START DATA EXTRACT

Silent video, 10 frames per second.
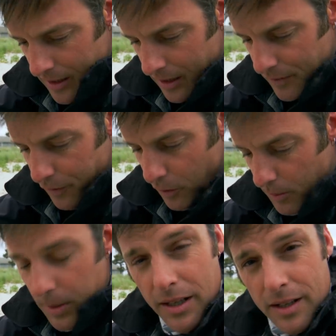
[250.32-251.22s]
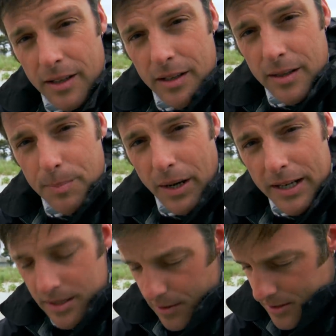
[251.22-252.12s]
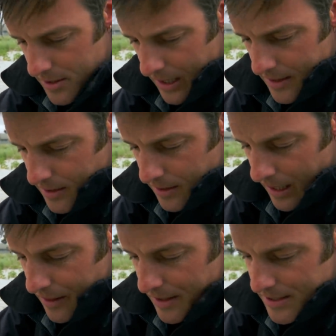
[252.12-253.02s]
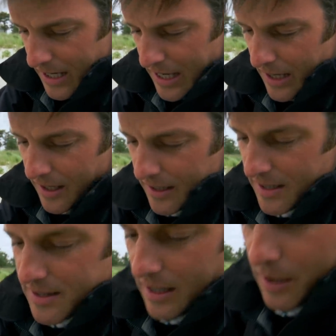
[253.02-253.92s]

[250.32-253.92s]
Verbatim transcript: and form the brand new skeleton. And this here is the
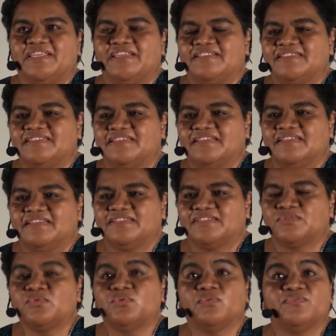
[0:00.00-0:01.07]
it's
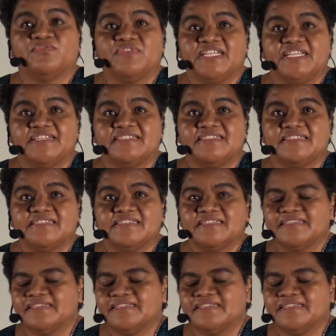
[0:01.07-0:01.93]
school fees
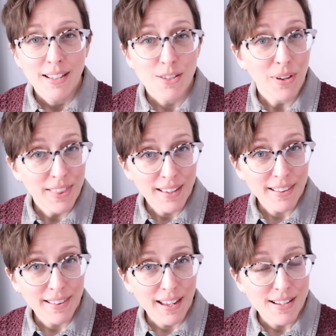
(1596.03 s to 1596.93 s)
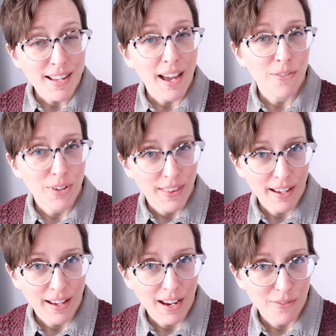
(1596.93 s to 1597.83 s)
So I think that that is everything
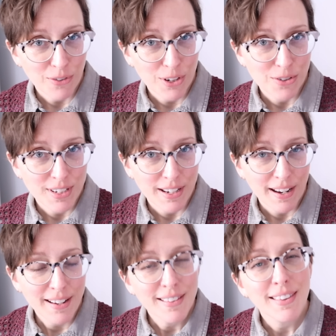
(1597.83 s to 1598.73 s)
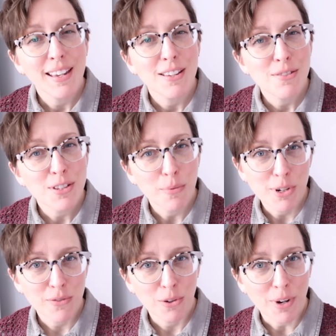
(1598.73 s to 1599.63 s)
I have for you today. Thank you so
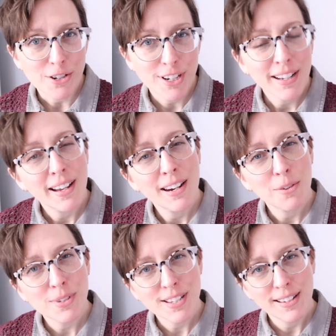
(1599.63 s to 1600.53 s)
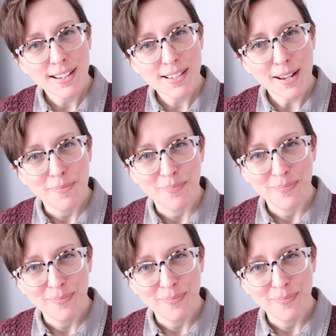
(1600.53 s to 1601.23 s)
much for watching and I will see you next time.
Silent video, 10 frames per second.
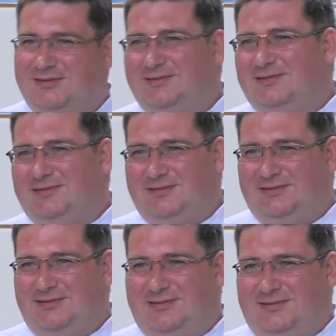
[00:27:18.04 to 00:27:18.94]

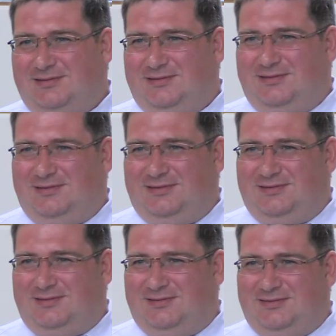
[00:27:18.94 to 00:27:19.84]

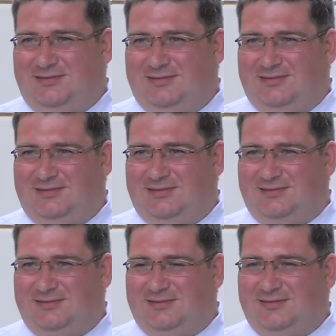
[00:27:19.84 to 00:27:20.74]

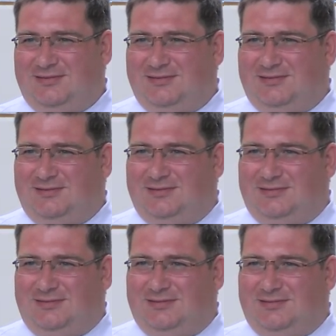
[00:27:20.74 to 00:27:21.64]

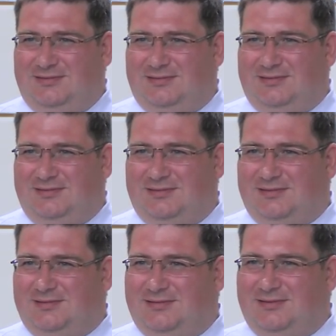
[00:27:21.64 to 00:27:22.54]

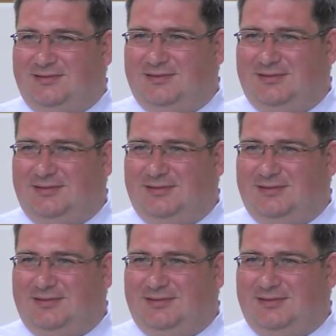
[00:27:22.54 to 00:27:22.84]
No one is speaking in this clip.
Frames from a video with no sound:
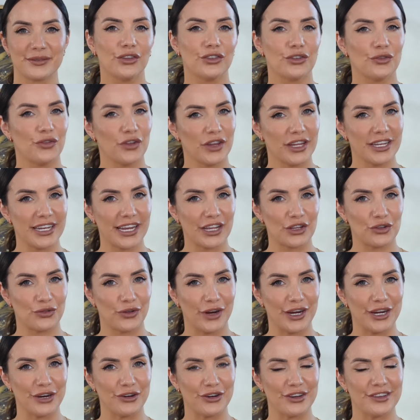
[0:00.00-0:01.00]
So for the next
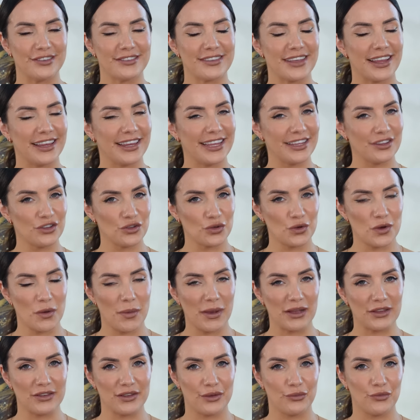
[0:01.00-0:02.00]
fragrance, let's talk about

END DATA EXTRACT

*INSTRUCTIONS FOR THE TASK:* Nothing but the lines from the one containing "[00:27:19.84 to 00:27:20.74]" through the final line of the records, both included and copied exactly, should appear in the answer; pictures stay out.

*SOLUTION FOR THIS TASK:*
[00:27:19.84 to 00:27:20.74]

[00:27:20.74 to 00:27:21.64]

[00:27:21.64 to 00:27:22.54]

[00:27:22.54 to 00:27:22.84]
No one is speaking in this clip.
Frames from a video with no sound:
[0:00.00-0:01.00]
So for the next
[0:01.00-0:02.00]
fragrance, let's talk about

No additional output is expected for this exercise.